Regularity of Lossy Exponentiation and Applications

Friday, April 4, 2014 - 10:30am to 12:00pm
Location: 
32-G449 (Patil/Kiva)
Speaker: 
Adam Smith, Penn State
Abstract:
We study of how ``lossiness'' of the RSA trapdoor permutation under the $\Phi$-Hiding Assumption can be used to understand the security of classical RSA-based cryptographic systems.
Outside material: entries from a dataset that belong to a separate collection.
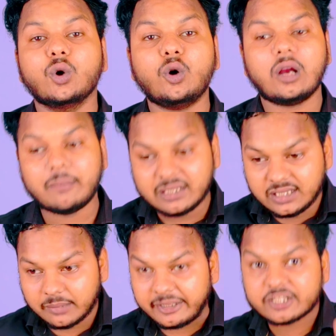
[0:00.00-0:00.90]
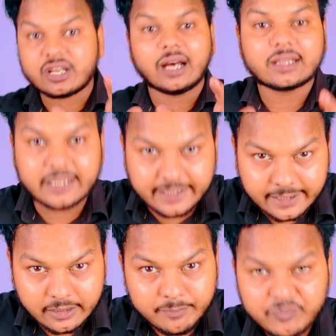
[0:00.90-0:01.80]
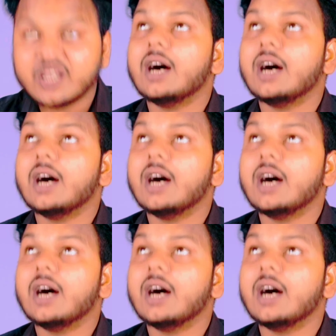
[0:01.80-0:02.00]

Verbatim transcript: लोग मंदिर में जाते हैं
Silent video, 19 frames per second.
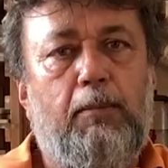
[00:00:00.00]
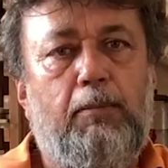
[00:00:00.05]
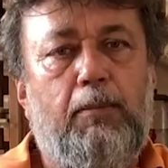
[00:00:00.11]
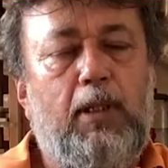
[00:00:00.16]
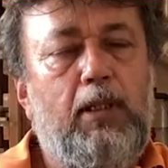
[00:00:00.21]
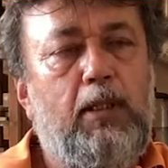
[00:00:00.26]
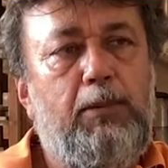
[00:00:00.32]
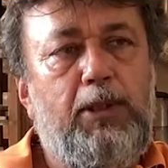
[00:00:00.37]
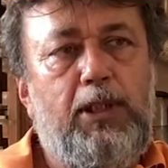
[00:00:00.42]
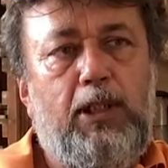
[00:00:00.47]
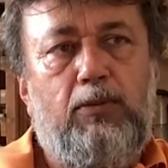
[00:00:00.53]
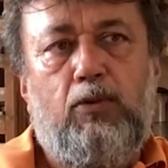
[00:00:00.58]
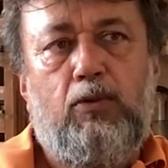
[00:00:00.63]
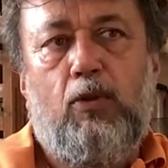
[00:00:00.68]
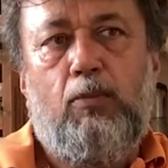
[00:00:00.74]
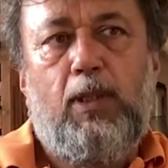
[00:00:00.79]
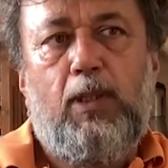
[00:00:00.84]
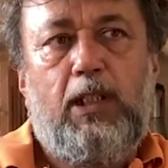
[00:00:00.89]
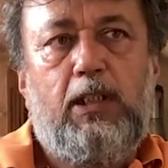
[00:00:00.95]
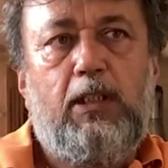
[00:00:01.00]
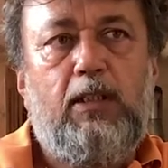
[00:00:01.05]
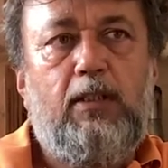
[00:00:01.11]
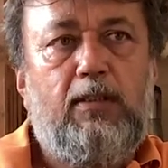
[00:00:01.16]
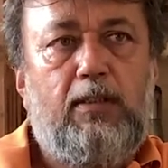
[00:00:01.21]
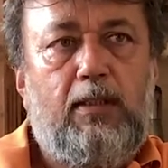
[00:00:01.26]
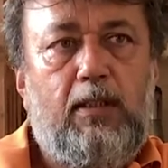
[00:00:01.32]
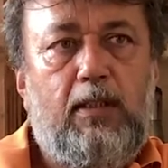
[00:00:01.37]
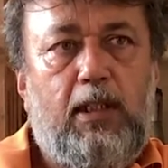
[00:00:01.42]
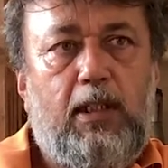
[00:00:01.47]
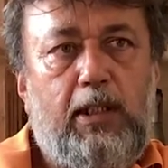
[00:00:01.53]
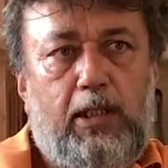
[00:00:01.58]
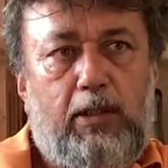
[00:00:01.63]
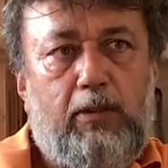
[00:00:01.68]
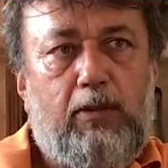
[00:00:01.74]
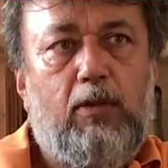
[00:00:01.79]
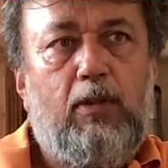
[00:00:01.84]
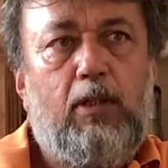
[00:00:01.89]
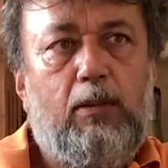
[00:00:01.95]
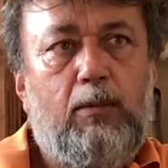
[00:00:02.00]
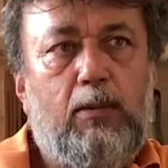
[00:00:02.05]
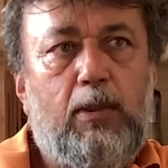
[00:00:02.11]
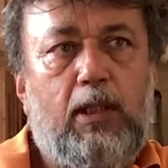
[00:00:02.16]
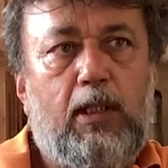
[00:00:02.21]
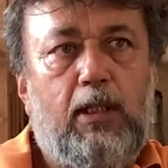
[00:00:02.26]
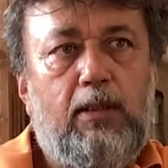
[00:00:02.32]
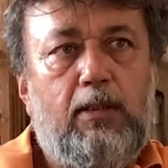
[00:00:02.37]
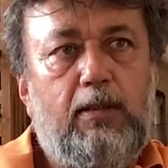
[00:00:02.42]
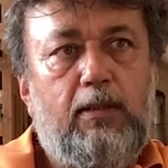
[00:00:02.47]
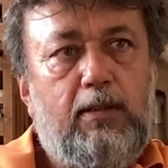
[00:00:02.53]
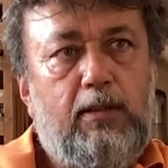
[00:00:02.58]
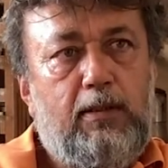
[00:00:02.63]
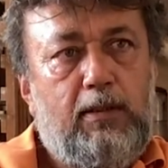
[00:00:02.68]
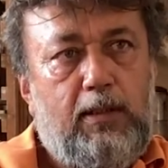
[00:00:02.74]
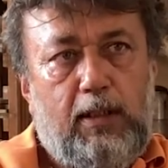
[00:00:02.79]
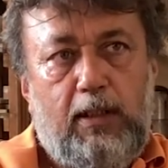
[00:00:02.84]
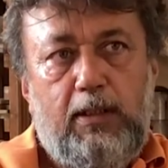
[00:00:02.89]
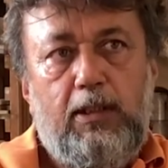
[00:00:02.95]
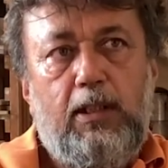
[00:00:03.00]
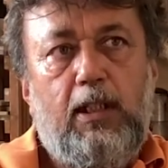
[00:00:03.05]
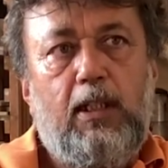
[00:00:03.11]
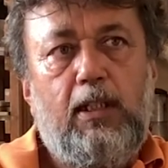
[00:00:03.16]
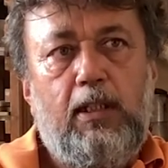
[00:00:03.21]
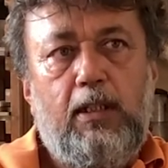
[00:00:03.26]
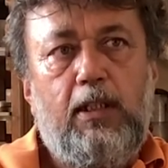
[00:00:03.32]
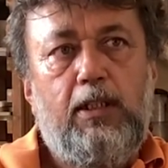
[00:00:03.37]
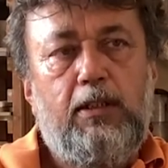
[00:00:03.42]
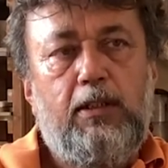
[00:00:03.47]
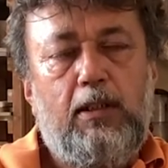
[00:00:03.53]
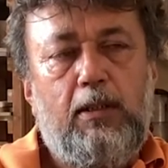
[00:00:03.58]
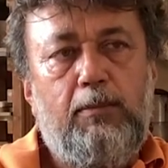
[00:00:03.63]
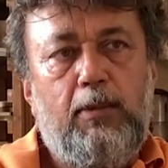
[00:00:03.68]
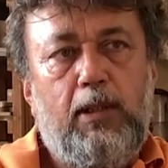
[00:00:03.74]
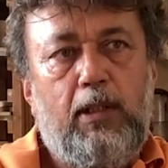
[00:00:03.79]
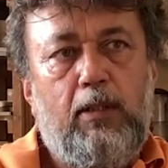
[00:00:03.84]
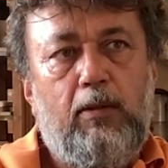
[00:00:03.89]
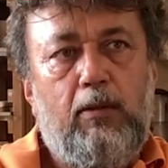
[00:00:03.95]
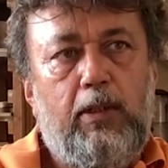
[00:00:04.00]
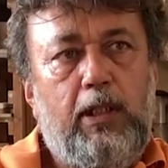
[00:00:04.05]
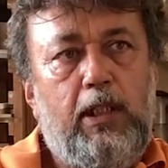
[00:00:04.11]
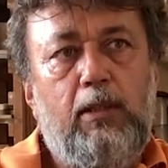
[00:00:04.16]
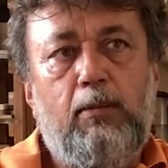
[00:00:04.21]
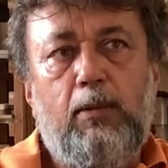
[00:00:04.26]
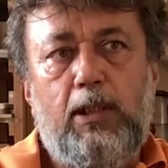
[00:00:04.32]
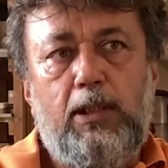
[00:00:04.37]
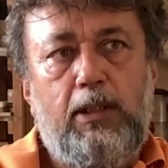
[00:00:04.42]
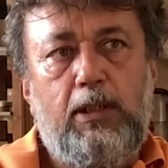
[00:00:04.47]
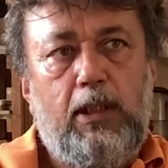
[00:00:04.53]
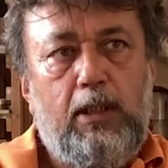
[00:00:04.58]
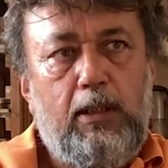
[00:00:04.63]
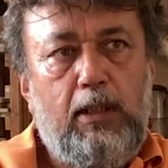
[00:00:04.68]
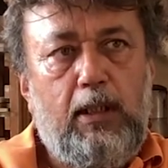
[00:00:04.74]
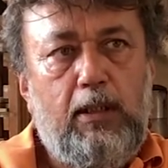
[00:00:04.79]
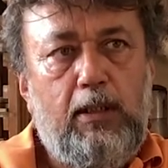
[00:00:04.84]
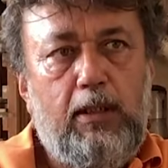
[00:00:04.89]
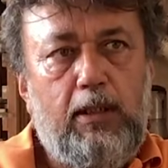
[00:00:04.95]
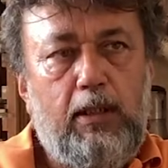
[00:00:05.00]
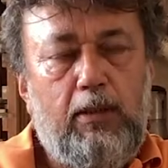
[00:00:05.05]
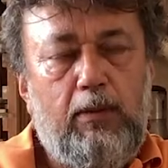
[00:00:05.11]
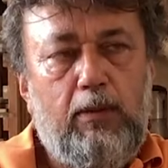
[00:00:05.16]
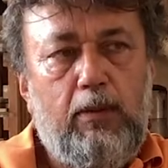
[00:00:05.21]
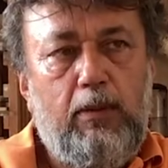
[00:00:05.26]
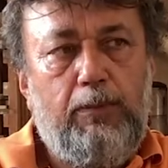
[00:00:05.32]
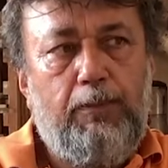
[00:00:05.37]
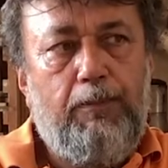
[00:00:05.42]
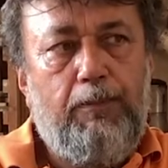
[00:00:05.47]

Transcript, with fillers: Bana bir şey sormak için insanlar geliyorlar buraya. Sanatçı arkadaşlarım da geliyor, yeni başlayanlar da geliyor.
Under Phi-hiding, several questions or conjectures about the security of such systems can be reduced to bounds on the regularity  (the distribution of the primitive e-th roots of unity mod N) of the ``lossy'' RSA map  (the mape x -> x^e where e divides phi(N)). 
 
Specifically, this is the case for: (i) showing that large consecutive runs of the RSA input bits are simultaneously hardcore, (ii) showing the widely-deployed PKCS #1 v1.5 encryption is semantically secure, (iii) improving the security bounds of Kiltz et al. (2010) for RSA-OAEP.
 
We prove several results on the regularity of the lossy RSA map using both classical techniques and recent estimates on Gauss sums over finite subgroups, thereby obtaining new results in the above applications. Our results deepen the connection between ``combinatorial'' properties of exponentiation in Z_N and the security of RSA-based constructions.
 
This is based on joint work with Adam O'Neill and Mark Lewko and Ye Zhang. Some of these results appeared at Eurocrypt 2013.